DATA SECTION —

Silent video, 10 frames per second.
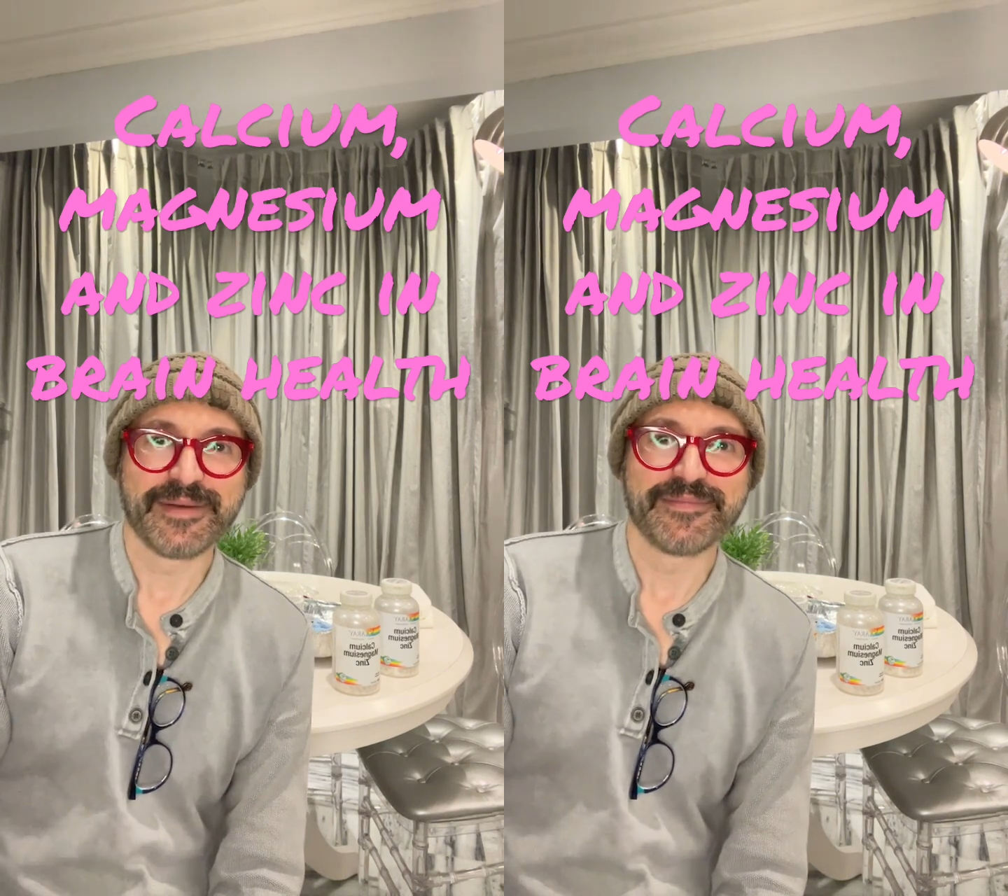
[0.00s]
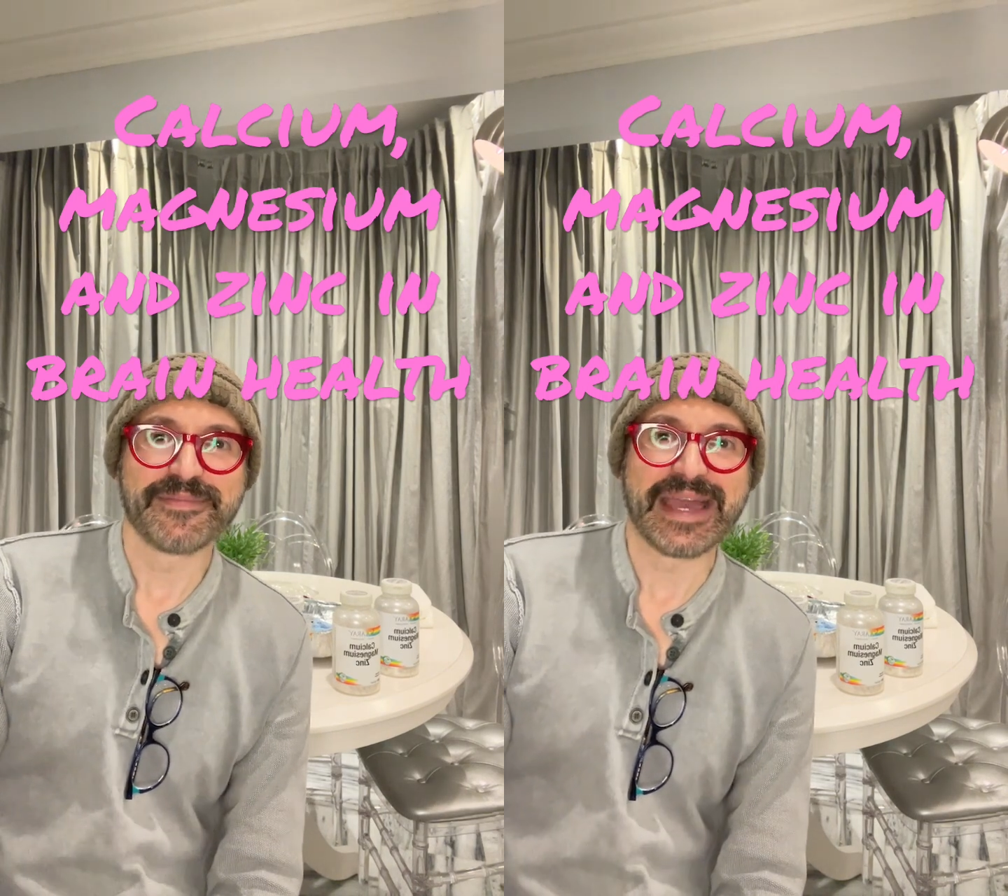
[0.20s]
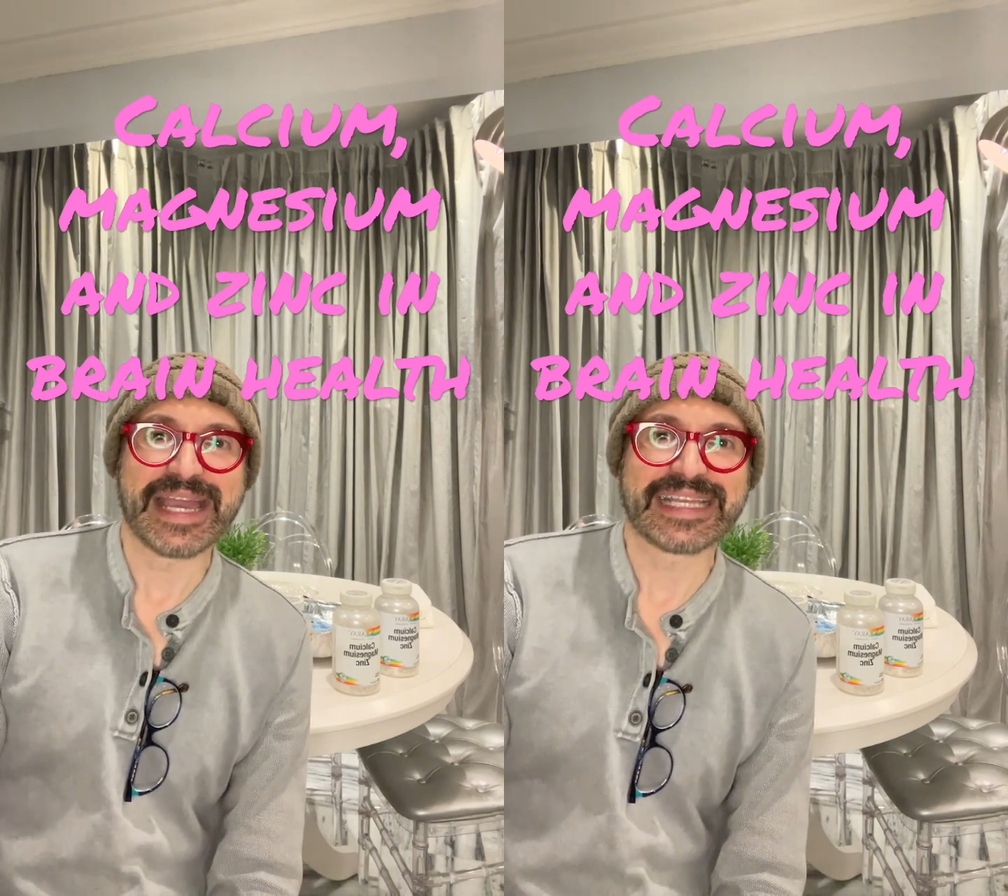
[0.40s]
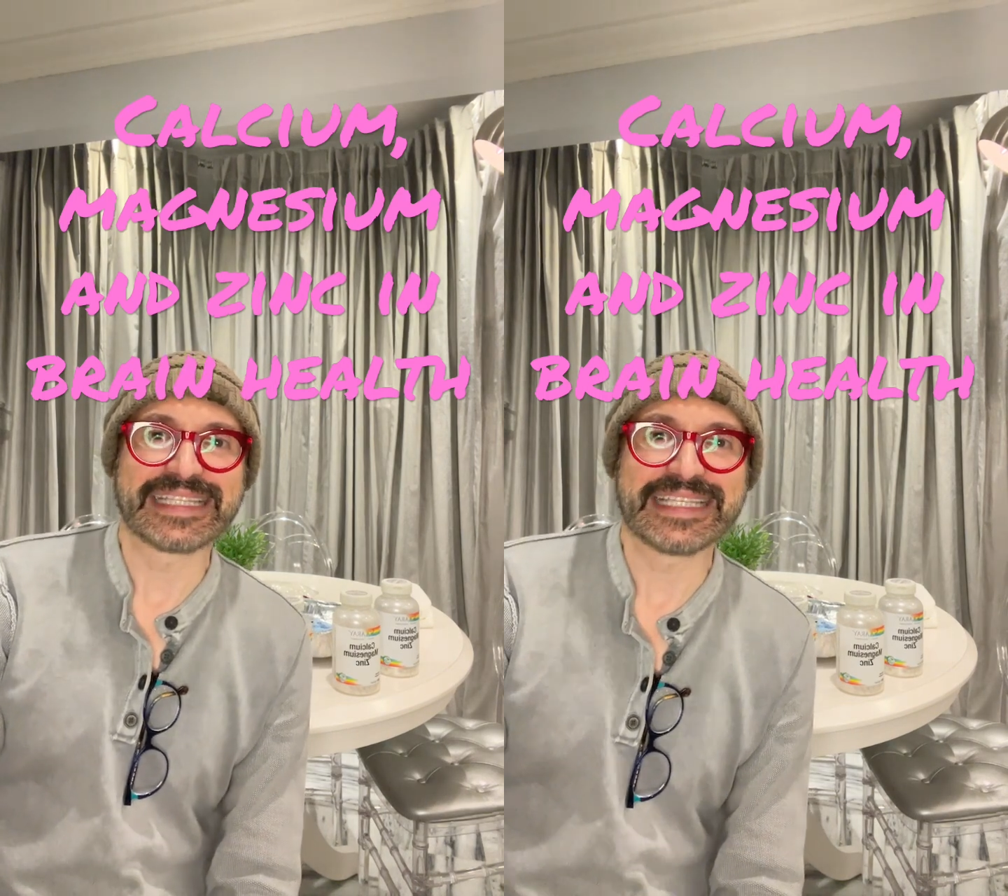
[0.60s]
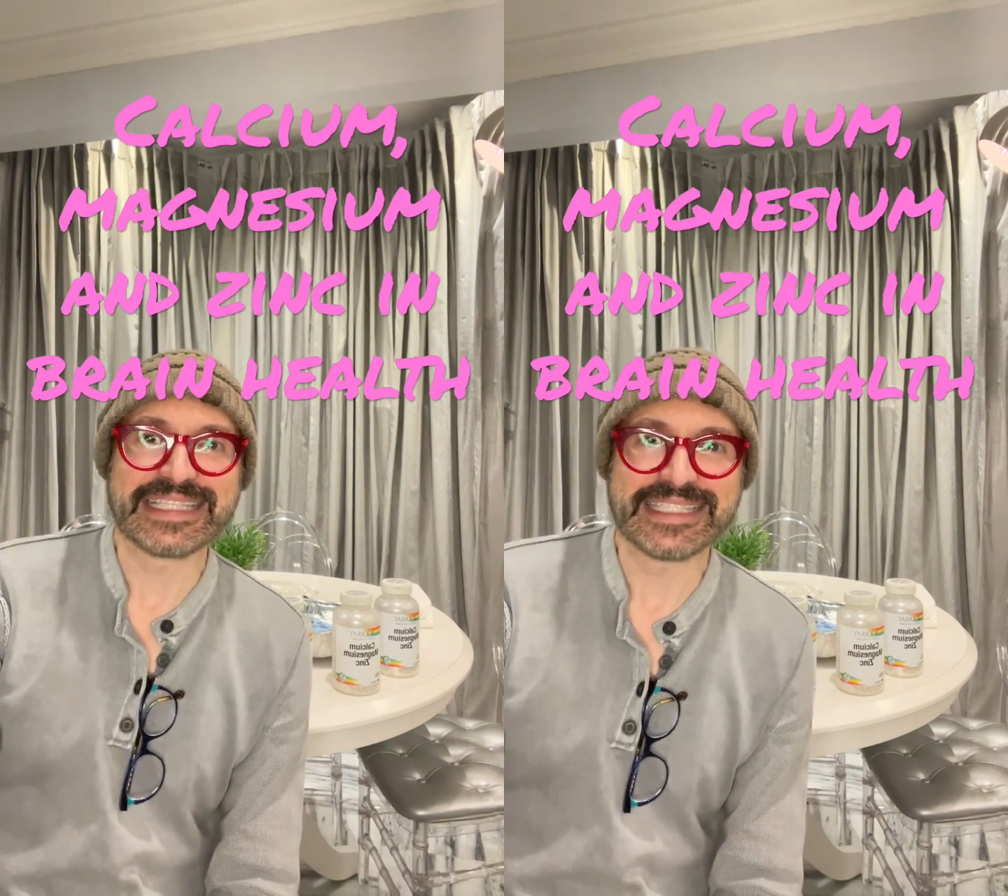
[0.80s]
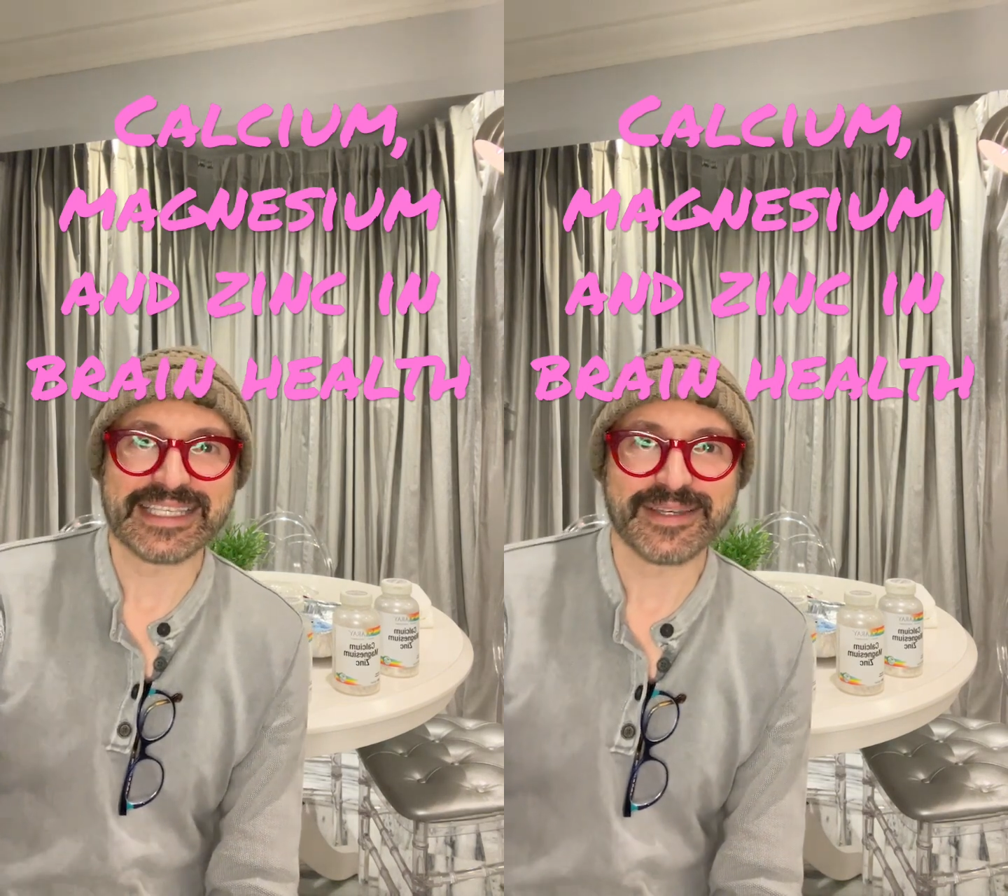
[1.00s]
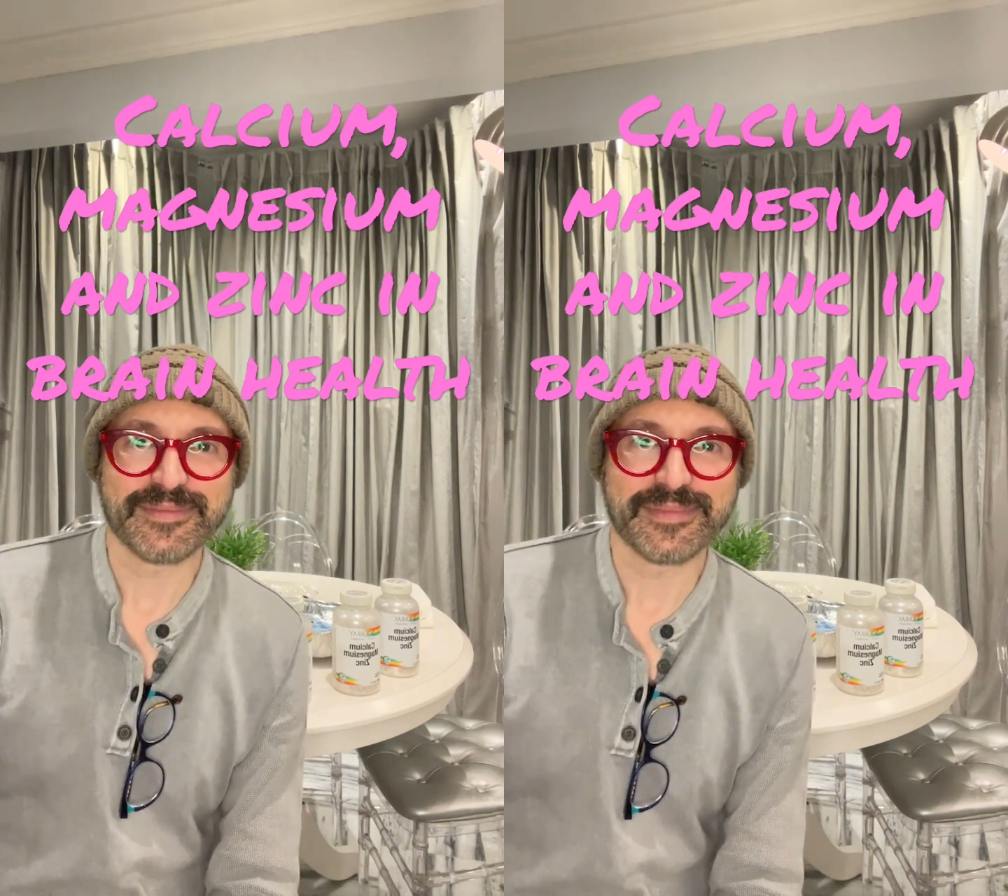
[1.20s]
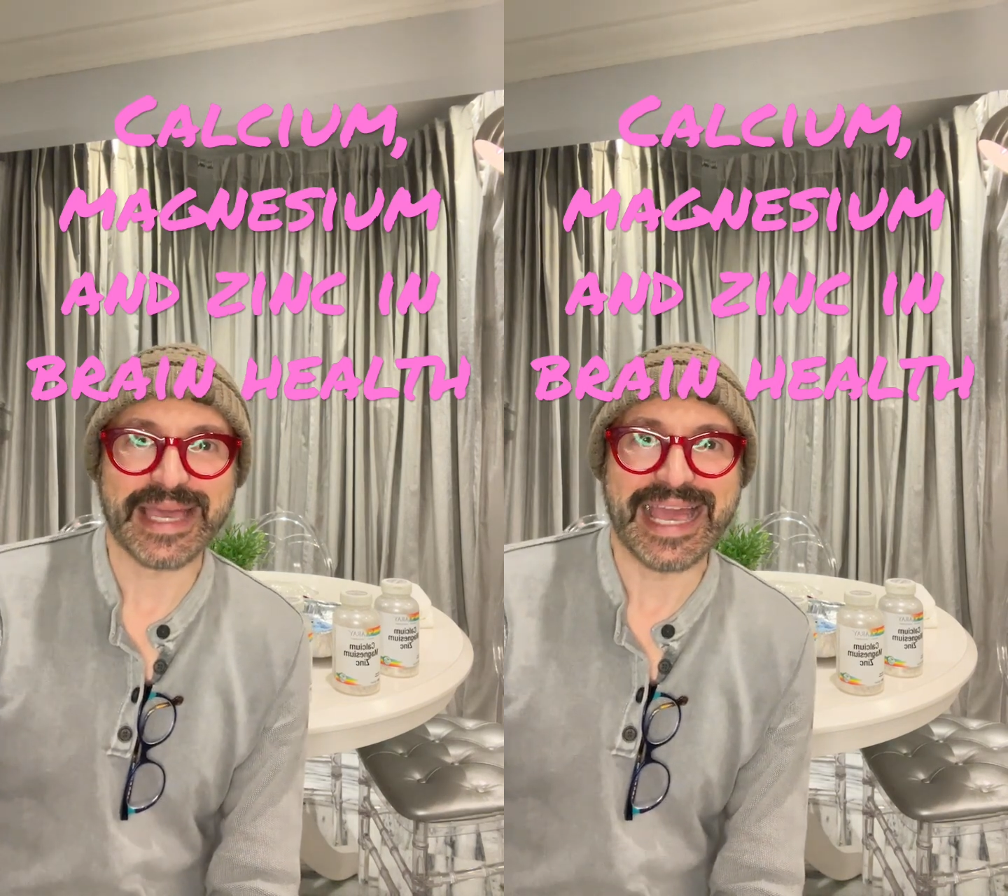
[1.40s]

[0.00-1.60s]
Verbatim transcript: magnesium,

PROBLEM TO WORK ON — Where a record holds a picture, skip the picture and copy everything else exactly.

SOLUTION TO THE PROBLEM —
Silent video, 10 frames per second.
[0.00s]
[0.20s]
[0.40s]
[0.60s]
[0.80s]
[1.00s]
[1.20s]
[1.40s]

[0.00-1.60s]
Verbatim transcript: magnesium,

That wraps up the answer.